> WORK TO BE COMPLETED
Counting only lines below that hold "video", give the total alone.

(Beginning of MATERIAL FOR THE TASK)

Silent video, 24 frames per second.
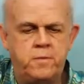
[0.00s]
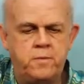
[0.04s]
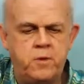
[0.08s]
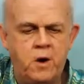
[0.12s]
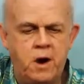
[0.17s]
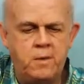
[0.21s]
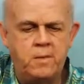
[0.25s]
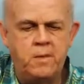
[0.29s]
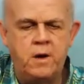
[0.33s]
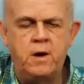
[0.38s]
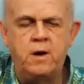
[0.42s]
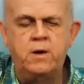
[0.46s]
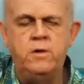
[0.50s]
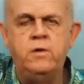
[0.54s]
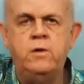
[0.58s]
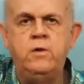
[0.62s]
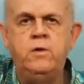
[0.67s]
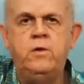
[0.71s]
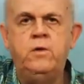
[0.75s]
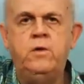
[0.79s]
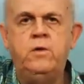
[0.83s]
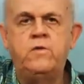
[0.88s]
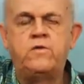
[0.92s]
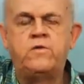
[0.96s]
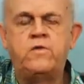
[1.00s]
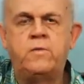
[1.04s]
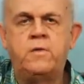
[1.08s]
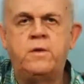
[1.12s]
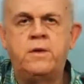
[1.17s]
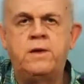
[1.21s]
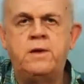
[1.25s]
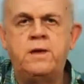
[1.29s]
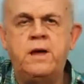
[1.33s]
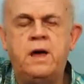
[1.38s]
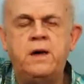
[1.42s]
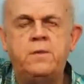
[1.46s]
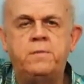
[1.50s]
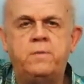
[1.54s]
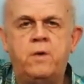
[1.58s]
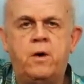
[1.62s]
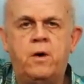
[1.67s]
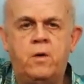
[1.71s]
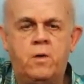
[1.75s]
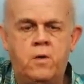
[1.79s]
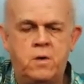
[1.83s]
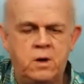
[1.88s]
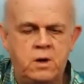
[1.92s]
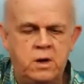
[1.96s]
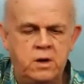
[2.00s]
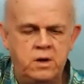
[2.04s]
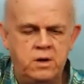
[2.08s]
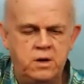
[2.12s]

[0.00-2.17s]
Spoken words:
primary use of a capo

(End of MATERIAL FOR THE TASK)
(Beginning of MATERIAL FOR THE TASK)

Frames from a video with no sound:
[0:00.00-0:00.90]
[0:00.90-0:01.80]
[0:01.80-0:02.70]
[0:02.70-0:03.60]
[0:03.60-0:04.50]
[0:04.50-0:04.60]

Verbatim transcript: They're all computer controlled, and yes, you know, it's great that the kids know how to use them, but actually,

(End of MATERIAL FOR THE TASK)

> ANSWER TO THIS PROBLEM
2